My dentist had been treating me for 14 years and I had to tell her [that I was HIV-positive]. She already suspected, because a dentist, by mouth, she starts to see, so I decided to tell her. She said, “No, that’s ok”. [...] Then I felt she was avoiding to schedule the appointment. I said, “Do the following, since you’re having some difficulty, check me to be the last customer. She said, “I will not serve you because if I go to you, I’ll lose all my clients”. (P8)

The speech of P8 reveals, both on the part of the professional, the violation of the code of ethics, punishable by refusal to meet, as well as negative feelings generated in the individual after having their rights denied, especially when this refusal occurs due to the condition of seropositivity. The reported experience revealed an agonizing episode:

[...] I had a hard time finding another dentist. [...]First, you start to be afraid to say, so I made an immense pilgrimage, I went to one and then to another. [...] I have a story that the dentist broke his device when I told him [...] and said he was not going to answer me because it was not his case, and that’s a recent one. They have many stories; every one brings their luggage, their history. [...] So it is these realities that we encounter, found in the past, in the 90s and still find today. (P8)

In participant observation and in reports during the focus group, it was possible to perceive the great effort to keep the diagnosis of HIV/AIDS confidential, as well as the fear of being discovered and having to make use of strategies to maintain this secret.

Oral functions hampered by HIV/AIDS

The individual affected by HIV/AIDS begins to face various transformations in their lives that result, as a rule, in social deprivation, affecting daily activities that are pleasurable and essential to the well-being of the people. In relation to this, some participants reported important dietary limitations due to oral-dental deficiencies:

[...] the tooth becomes soft; it is [pause] because of the feeding. Yeah, you’re going to chew and cannot chew anything hard, I’m practically eating slimy food, you know? It’s difficult, it’s complicated. (P9)

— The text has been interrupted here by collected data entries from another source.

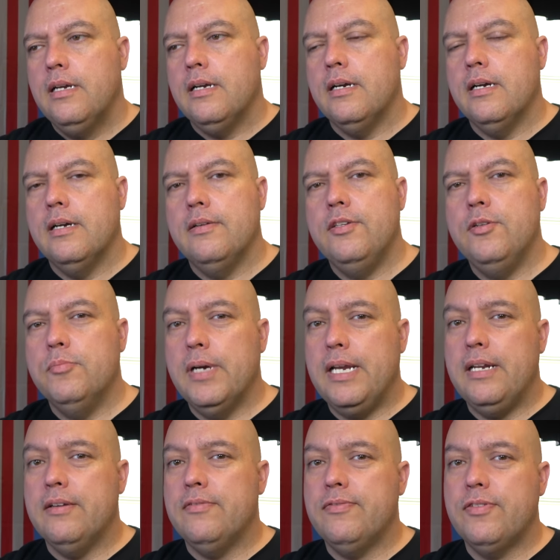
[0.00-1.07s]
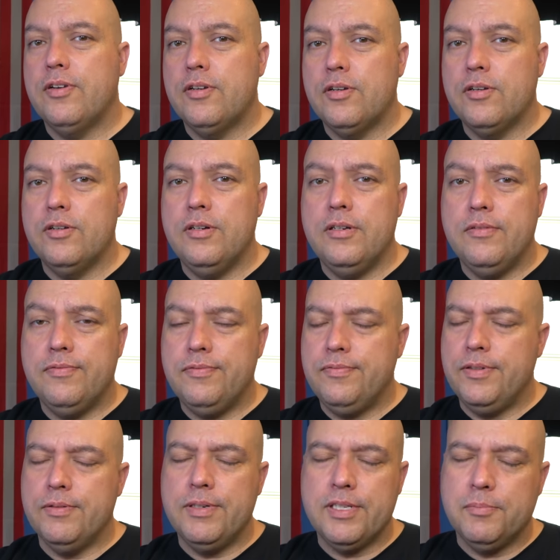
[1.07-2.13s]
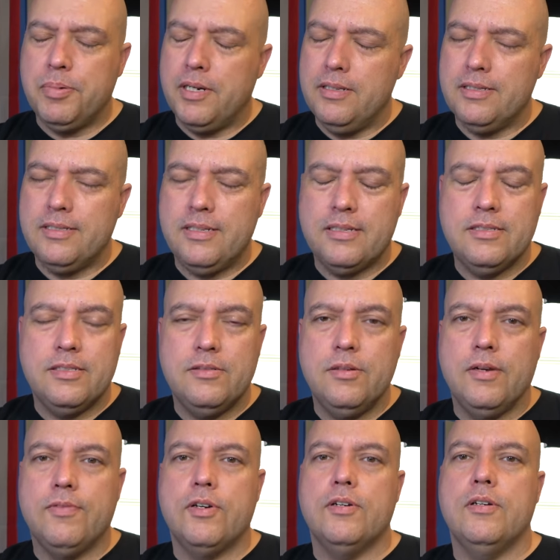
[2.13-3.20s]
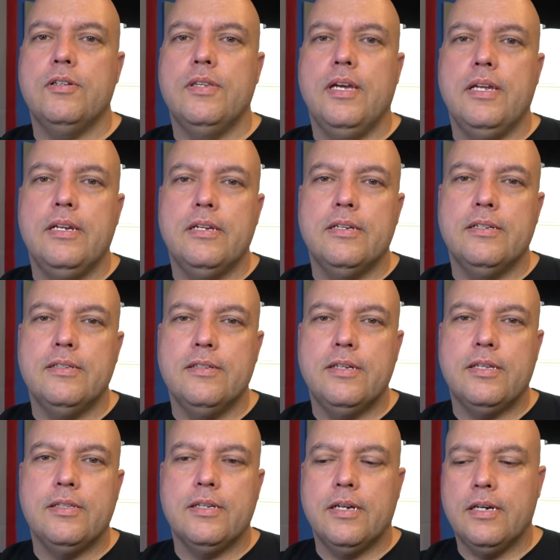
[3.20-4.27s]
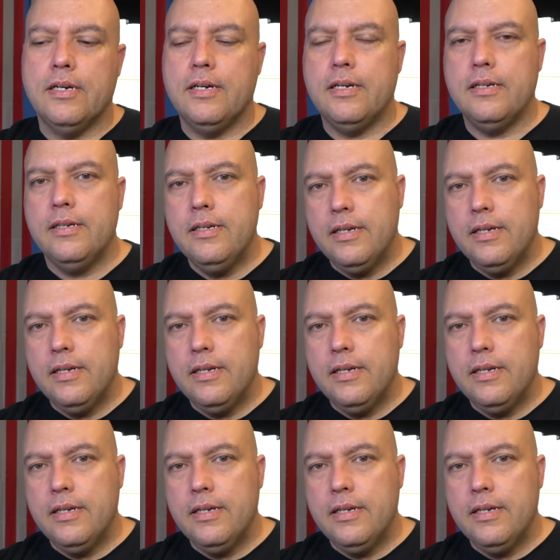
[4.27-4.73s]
Uh, you might have heard, if you're into politics, you have heard that, that uh,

That’s why I’m eating slimy food. [...] When I eat anything solid, it bleeds and it bleeds a lot. [...] That limits, there I am no longer chewing almost anything, like slimy even more. To not go through the blender, I have to put in the pressure cooker to be very soft, [...] not even an apple I can eat; I have to put in the blender [laughs]. (P9)

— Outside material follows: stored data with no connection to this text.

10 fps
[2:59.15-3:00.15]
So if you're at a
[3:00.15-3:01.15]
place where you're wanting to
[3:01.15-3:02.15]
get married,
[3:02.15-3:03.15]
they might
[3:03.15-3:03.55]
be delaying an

When treated in the group the issue of altered taste, once again, HIV medications appeared to cause uncomfortable events, taking pleasure in eating and impacting their quality of life:

And I, after I started taking the medications, it seems that I only live sucking lemon, that the mouth only lives bitter [laughs] [...] it seems like everything is numb, you know? It is always frozen and with that bitter in my mouth, it seems that nothing that I eat makes me taste after the medication. (P4)

The point is that I feel dry mouth and I do not know if it’s because of the medication.(P2)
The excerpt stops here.